Previous research has shown that it is challenging to identify the presence of a stealth signal in the presence of public signals by analysing the temporal or spectral characteristics of the transmitted signals. If the opponent believes there is a hidden signal, they may use a variety of strategies to determine whether or not they can discover it. Utilizing an adjustable dispersion-compensating device is an appropriate method for detecting a buried signal. Once the opponent detects a clue of the stealth signal, he need just change the signal’s dispersion to recover it in full. Under such assaults, the confidentiality of the stealth communication cannot be guaranteed. In response to this possible risk, Wang et al. suggested enhancing the privacy of stealth transmission by adding temporal phase modulation to the stretched stealth signal prior to broadcasting it over the network. After adding a temporal phase mask to the spread stealth signal, as seen in Figure 6, some portions of the spread pulse undergo phase changes.
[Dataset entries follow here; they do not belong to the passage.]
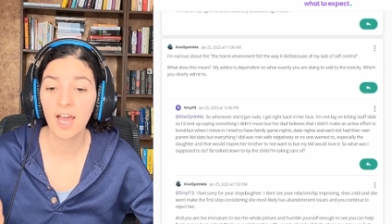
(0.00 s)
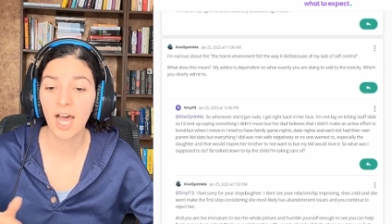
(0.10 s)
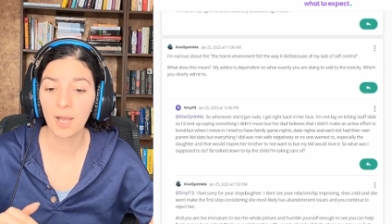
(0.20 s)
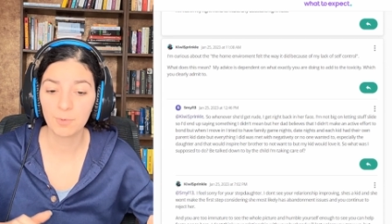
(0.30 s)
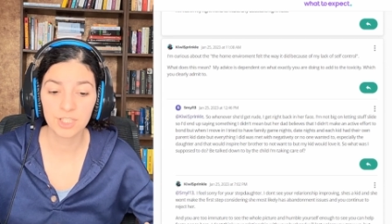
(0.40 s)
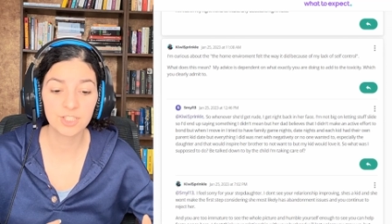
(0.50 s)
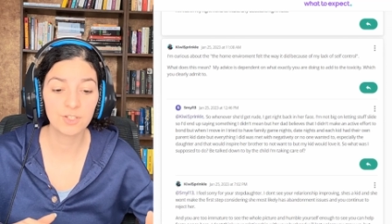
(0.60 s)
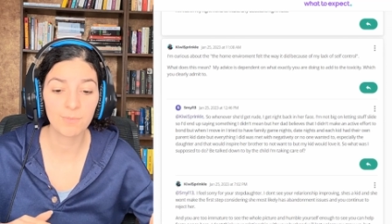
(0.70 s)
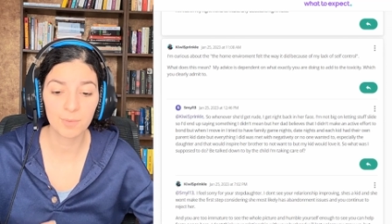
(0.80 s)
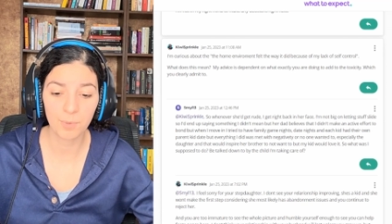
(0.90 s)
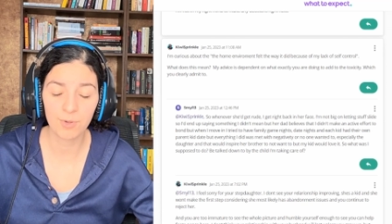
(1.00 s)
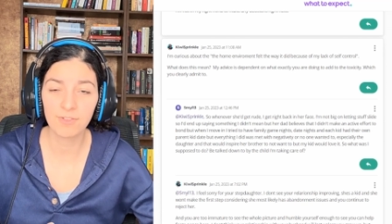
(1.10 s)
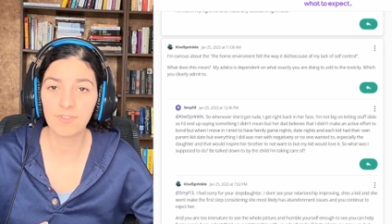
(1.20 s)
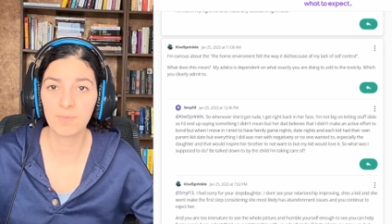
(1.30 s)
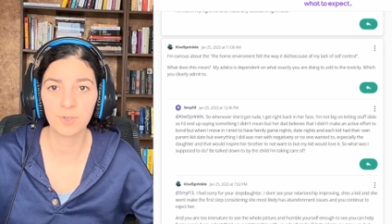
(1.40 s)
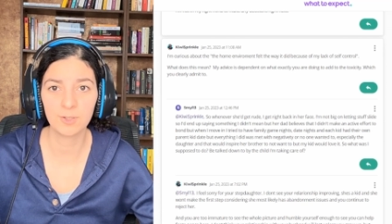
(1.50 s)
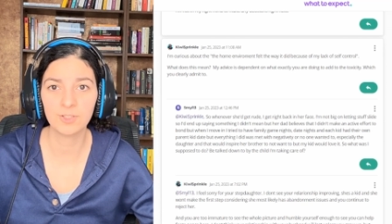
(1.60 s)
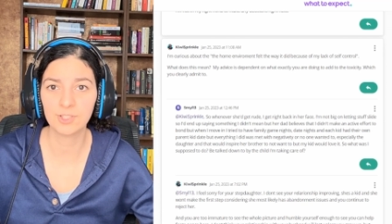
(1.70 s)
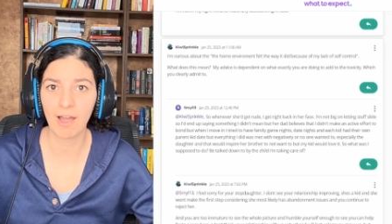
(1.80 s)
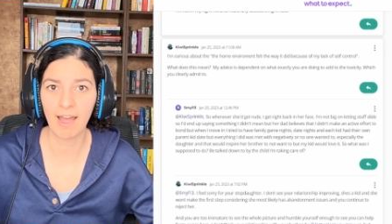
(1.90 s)
I would assume that both of them will
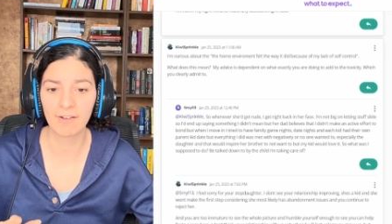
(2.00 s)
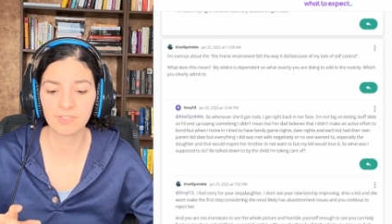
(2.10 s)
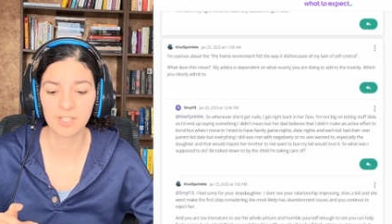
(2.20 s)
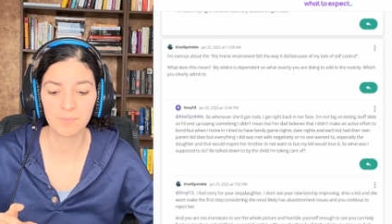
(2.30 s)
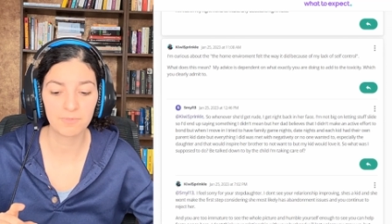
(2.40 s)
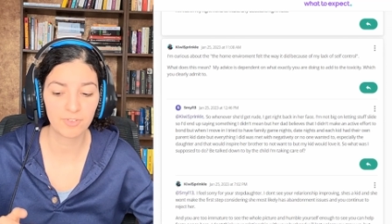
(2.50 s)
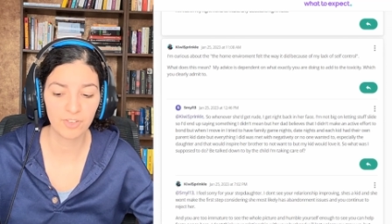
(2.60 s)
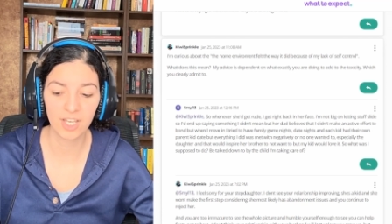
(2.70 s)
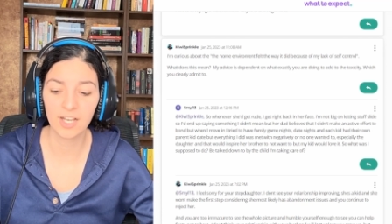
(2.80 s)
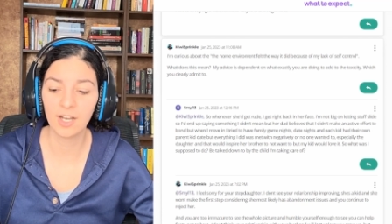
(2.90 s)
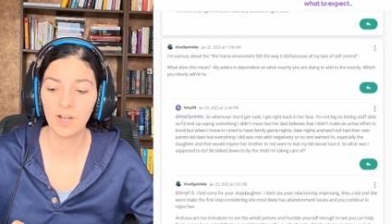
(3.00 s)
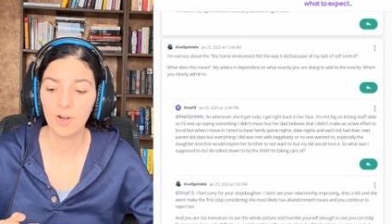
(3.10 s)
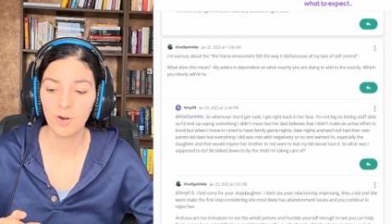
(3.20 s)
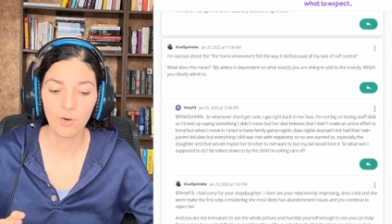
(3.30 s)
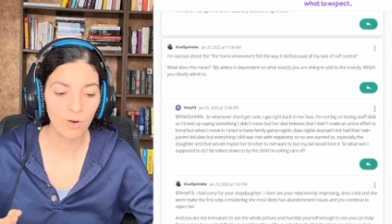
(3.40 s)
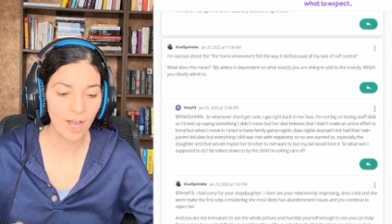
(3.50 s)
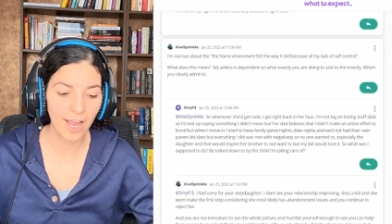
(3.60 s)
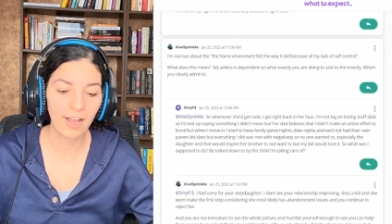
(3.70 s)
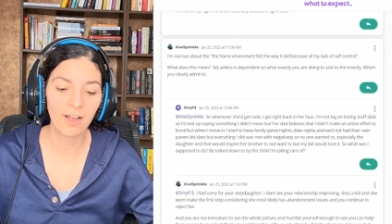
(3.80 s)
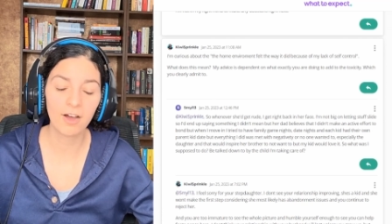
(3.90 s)
also have some fear or
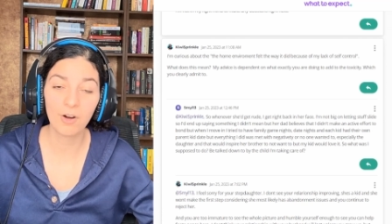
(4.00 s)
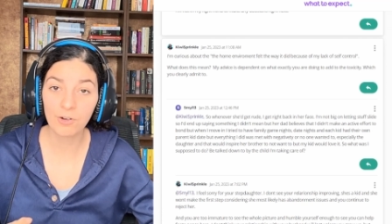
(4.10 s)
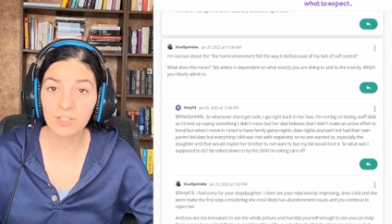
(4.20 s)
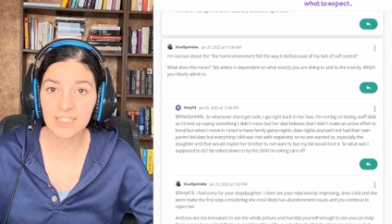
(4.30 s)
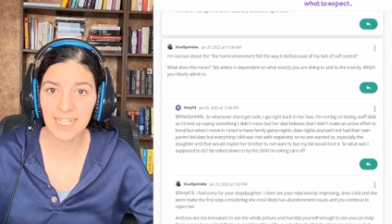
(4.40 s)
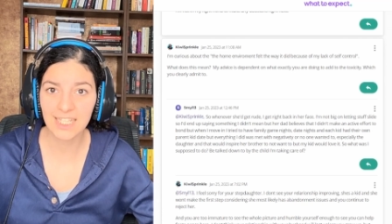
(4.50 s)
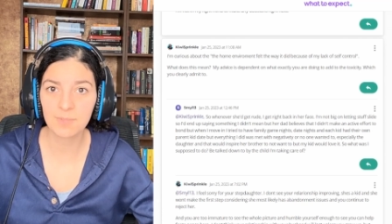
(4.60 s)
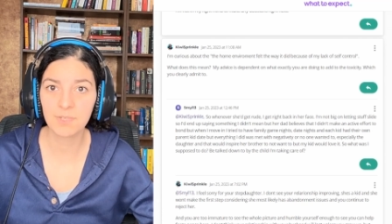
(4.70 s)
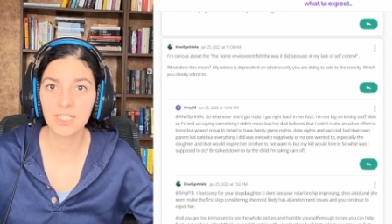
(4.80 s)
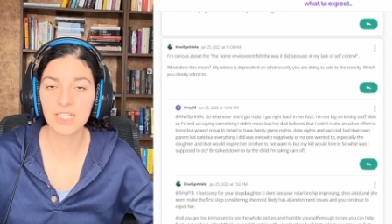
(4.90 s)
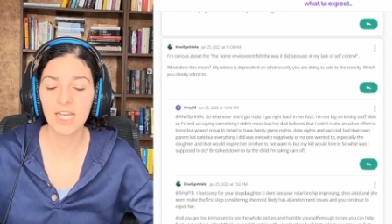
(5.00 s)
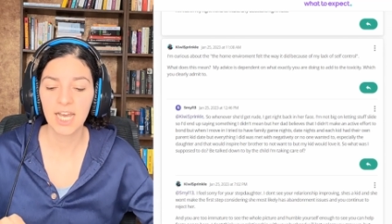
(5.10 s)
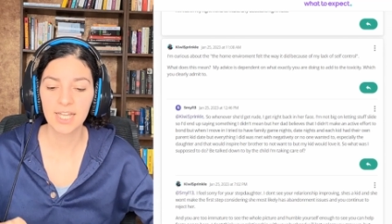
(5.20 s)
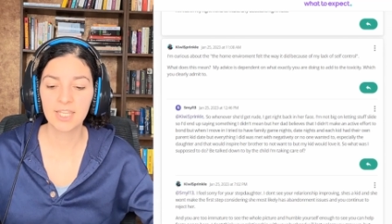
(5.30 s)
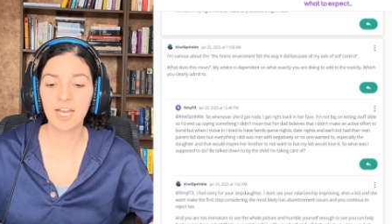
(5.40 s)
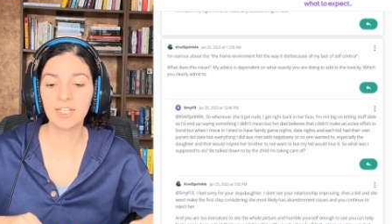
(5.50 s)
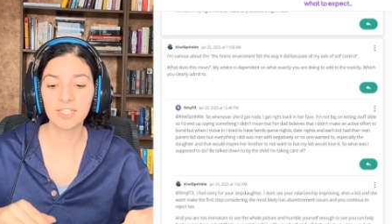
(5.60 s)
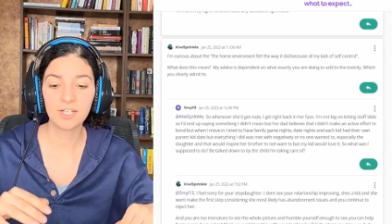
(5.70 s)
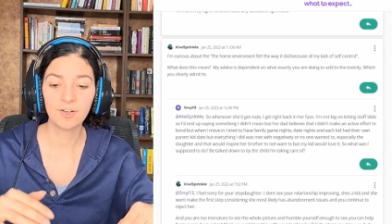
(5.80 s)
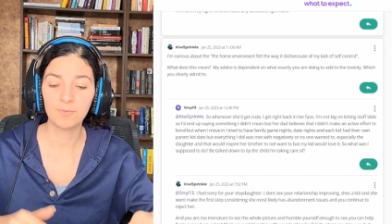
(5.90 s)
anger or resentment at the
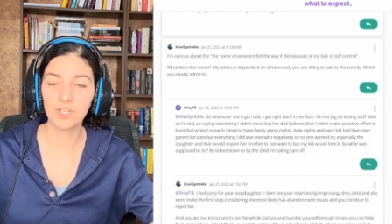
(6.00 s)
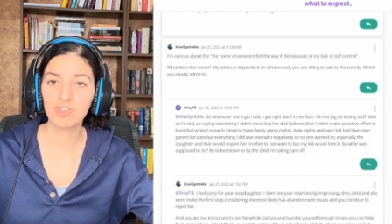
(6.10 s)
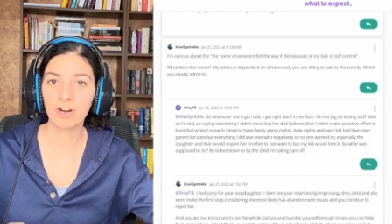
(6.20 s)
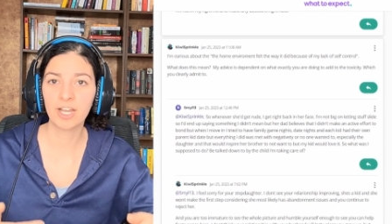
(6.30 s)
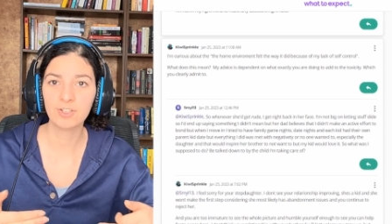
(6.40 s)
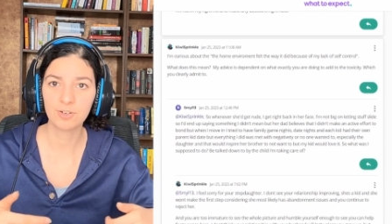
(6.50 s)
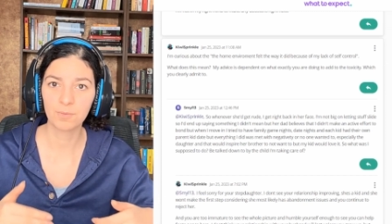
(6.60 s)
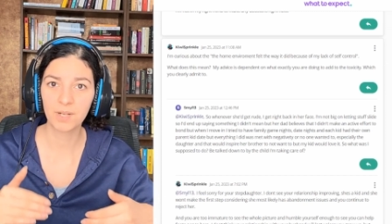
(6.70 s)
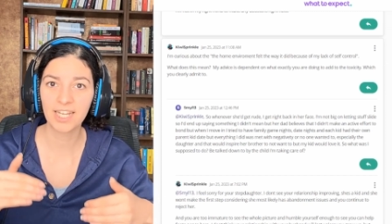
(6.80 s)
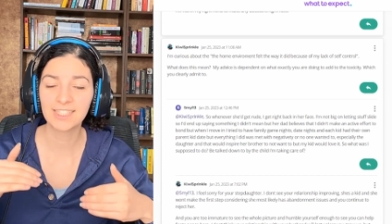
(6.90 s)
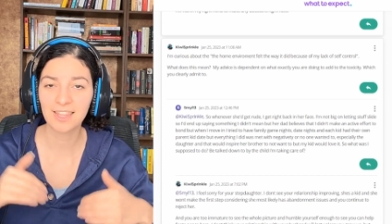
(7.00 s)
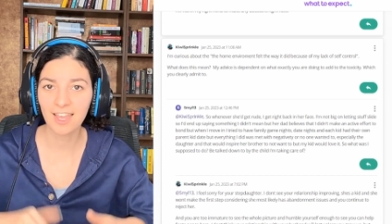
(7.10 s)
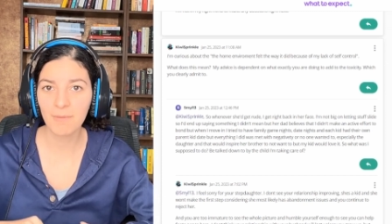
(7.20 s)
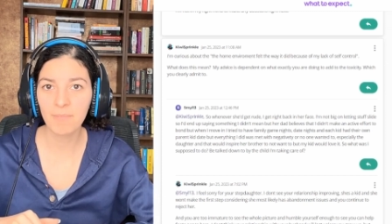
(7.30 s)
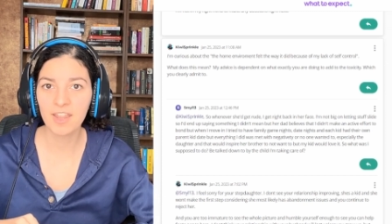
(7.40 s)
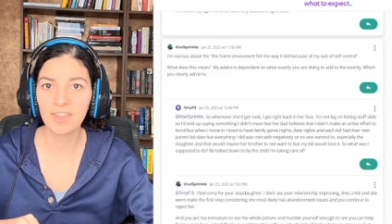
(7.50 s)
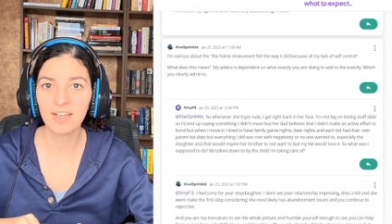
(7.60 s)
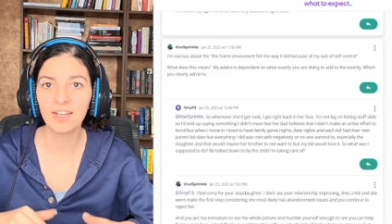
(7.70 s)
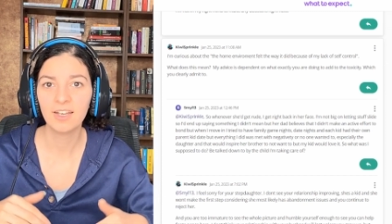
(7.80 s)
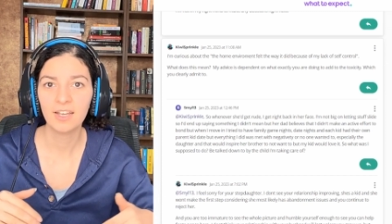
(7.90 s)
idea of me trying to replace their
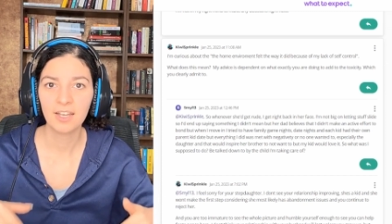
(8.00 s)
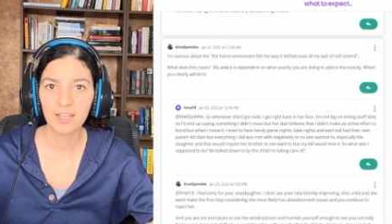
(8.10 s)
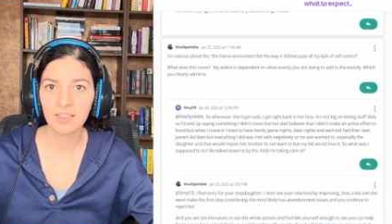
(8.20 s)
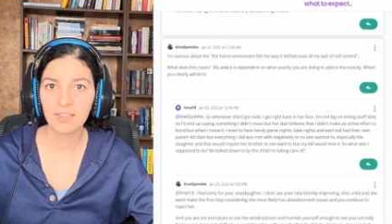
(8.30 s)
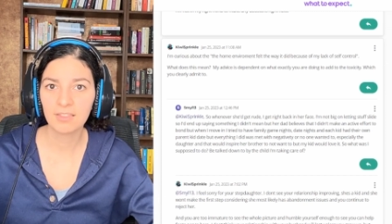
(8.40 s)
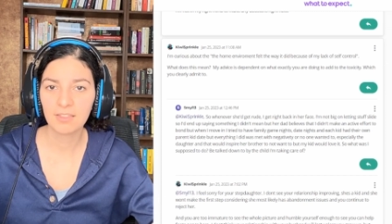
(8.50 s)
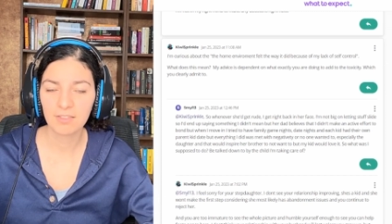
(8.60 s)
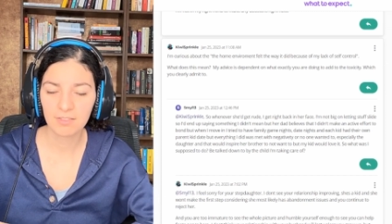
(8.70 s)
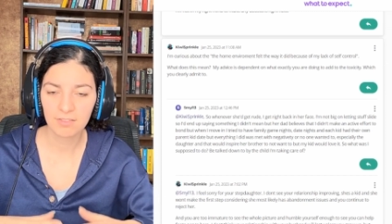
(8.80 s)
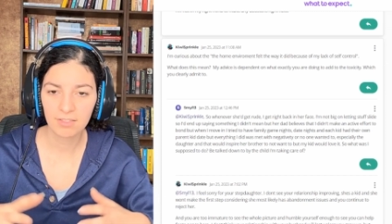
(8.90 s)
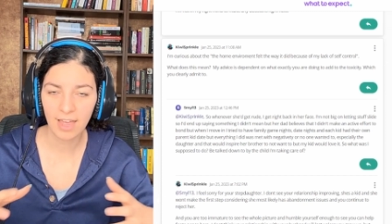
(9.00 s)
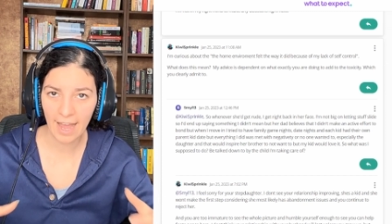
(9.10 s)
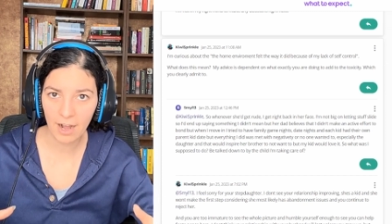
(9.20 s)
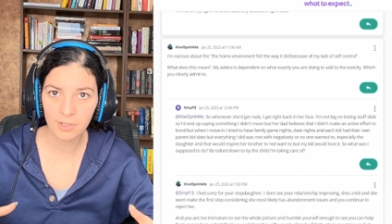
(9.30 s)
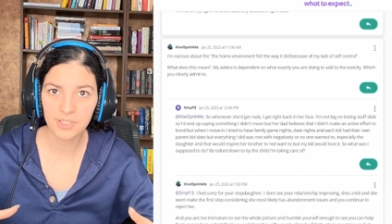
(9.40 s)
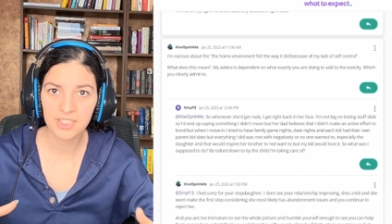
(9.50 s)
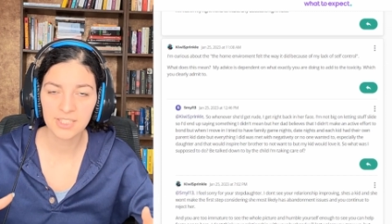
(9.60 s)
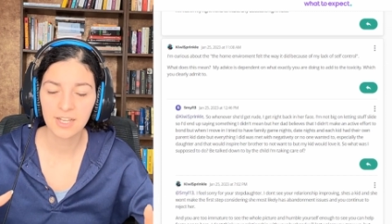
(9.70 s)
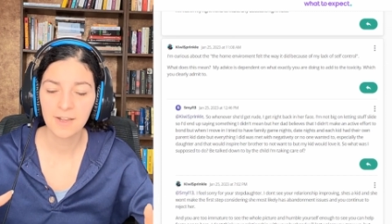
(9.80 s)
mother in the house.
In addition to the matched dispersion correction, the matching phase recovery at the receiver, as seen in Figure 6, is necessary to recover the stealth pulses.

Figure 6: This figure demonstrates a temporal phase modulation strategy for distributed stealth pulses that enhances the confidentiality of stealth transmission (Fok et al., 2011).

Conclusion

In this study, researchers investigate the vulnerability of optical networks to a variety of security issues that may manifest in the optical layer of a network. In addition, they present an overview of a variety of optical methods for mitigating the aforementioned security issues. Optical technology permits the processing of data in real time, hence enhancing the security of optical networks. In this study, researchers evaluated optical encryption as a method for enhancing secrecy at line speeds while presenting less of a threat from side channels than electrical encryption. Experimentally, a variety of optical XOR gates with and without feedback have been constructed. These approaches provide the generation of long key streams from short key streams or the processing of registers utilized by Vernam cyphers to encrypt data, hence enabling safe optical encryption. Due to the vast bandwidth of fiber optics, anti-jamming may be achieved using optical frequency conversion, allowing signals to be transmitted outside of the jamming band and boosting network availability. As a result of the large spectrum of optical pulses, optical steganography is easily implemented utilizing either compact fiber Bragg gratings or temporal stretching based on group velocity dispersion in fibers. A phase mask may be utilized to increase the stealth signal’s security even more. Steganography adds a layer of protection to the signal’s secrecy, but it does not guarantee it. Researchers also suggest using orthogonal coding for obscurity and resilient optical ring design with OCDMA coding to boost the optical network’s availability and privacy. The unique coding scheme used by OCDMA enables signal validation. According to the specialists, additional study will be conducted on this issue.